[Saved data entries]
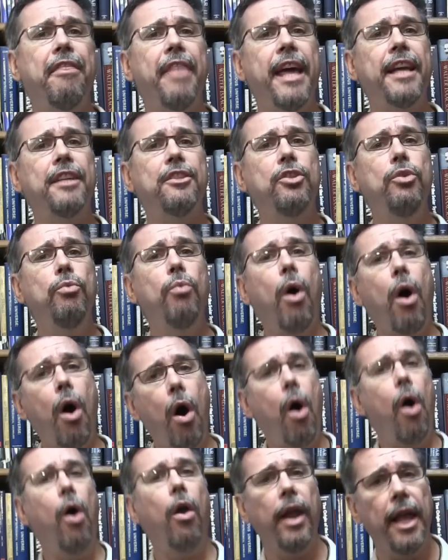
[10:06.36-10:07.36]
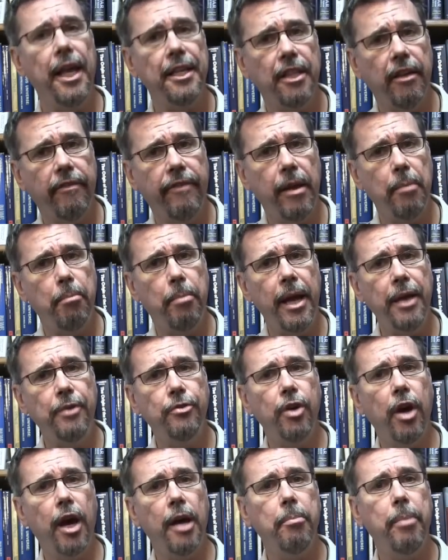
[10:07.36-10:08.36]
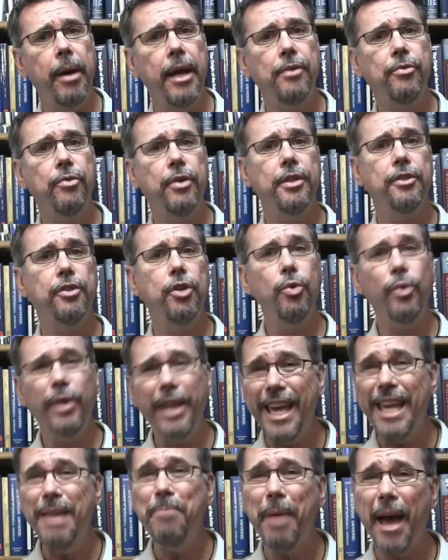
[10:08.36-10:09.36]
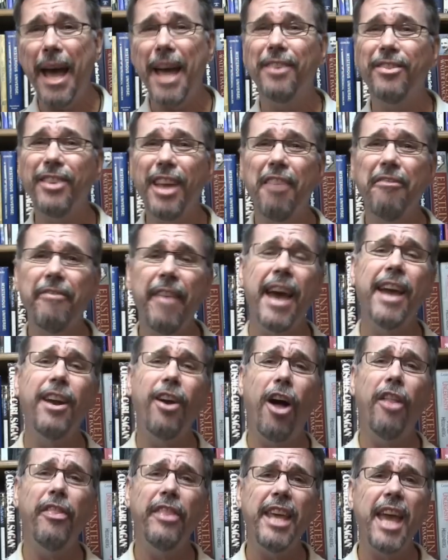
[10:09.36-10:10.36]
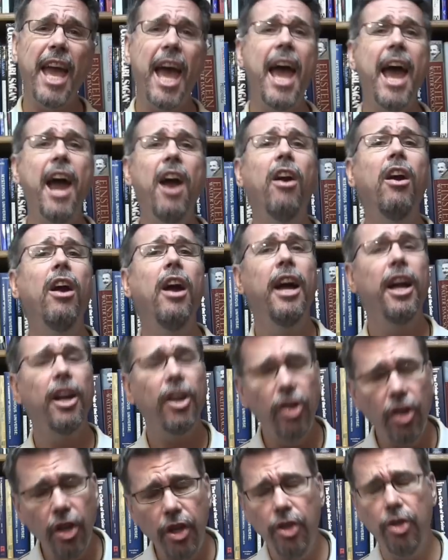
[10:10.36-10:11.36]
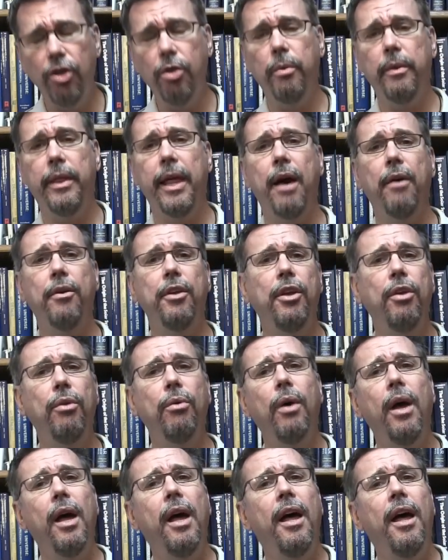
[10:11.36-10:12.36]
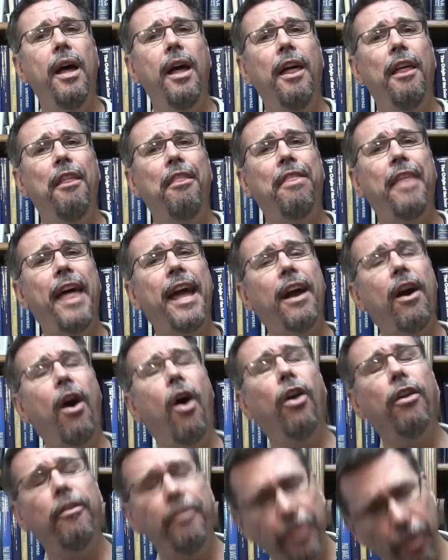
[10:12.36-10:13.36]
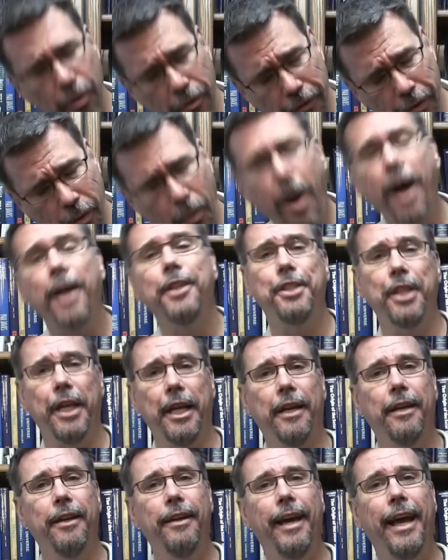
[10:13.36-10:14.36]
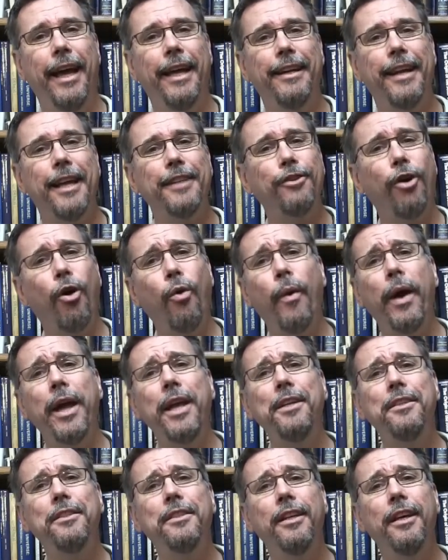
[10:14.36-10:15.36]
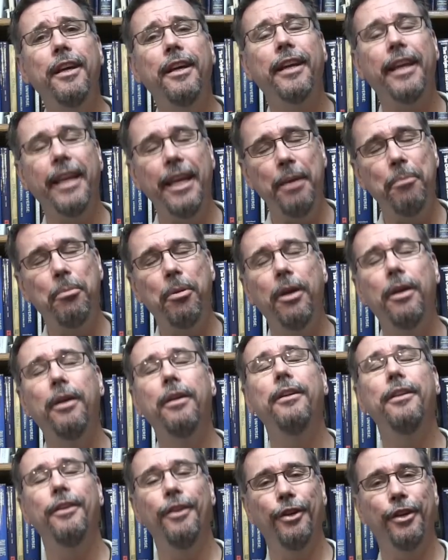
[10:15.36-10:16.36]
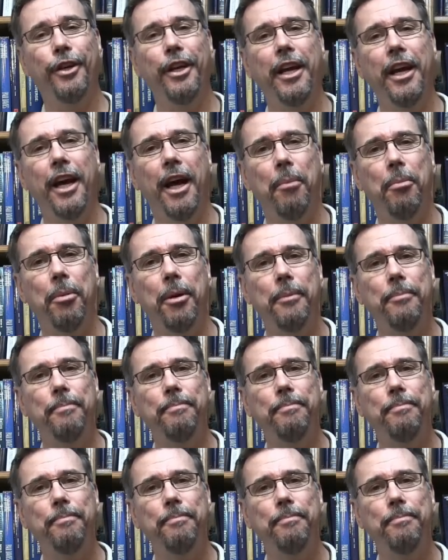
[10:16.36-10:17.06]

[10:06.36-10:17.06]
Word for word: Thanks to all SFN Patreon patrons who keep SFN on the air. Couldn't do it without you. Thank all of you for watching, and as always, keep looking up.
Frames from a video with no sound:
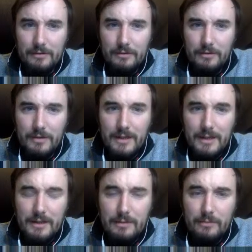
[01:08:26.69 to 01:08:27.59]
So United
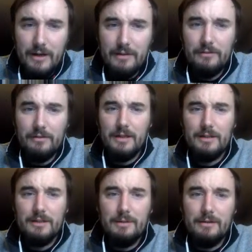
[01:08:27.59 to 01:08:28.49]
Kingdom, France,
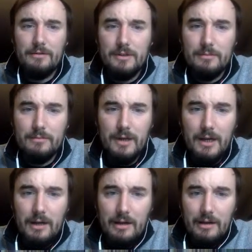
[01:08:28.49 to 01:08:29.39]
Italy, Belgium,
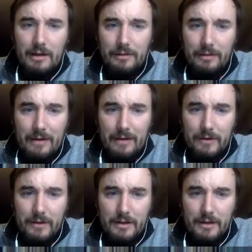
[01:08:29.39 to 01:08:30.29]
South
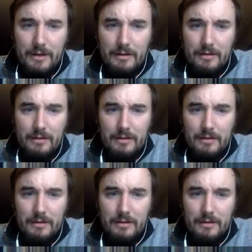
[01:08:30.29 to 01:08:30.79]
Africa,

WHAT YOU NEED TO DO:
The required output is the lines from the one containing "[01:08:28.49 to 01:08:29.39]" through the end of the records above, reproduced exactly, with no pictures.

ANSWER TO THIS PROBLEM:
[01:08:28.49 to 01:08:29.39]
Italy, Belgium,
[01:08:29.39 to 01:08:30.29]
South
[01:08:30.29 to 01:08:30.79]
Africa,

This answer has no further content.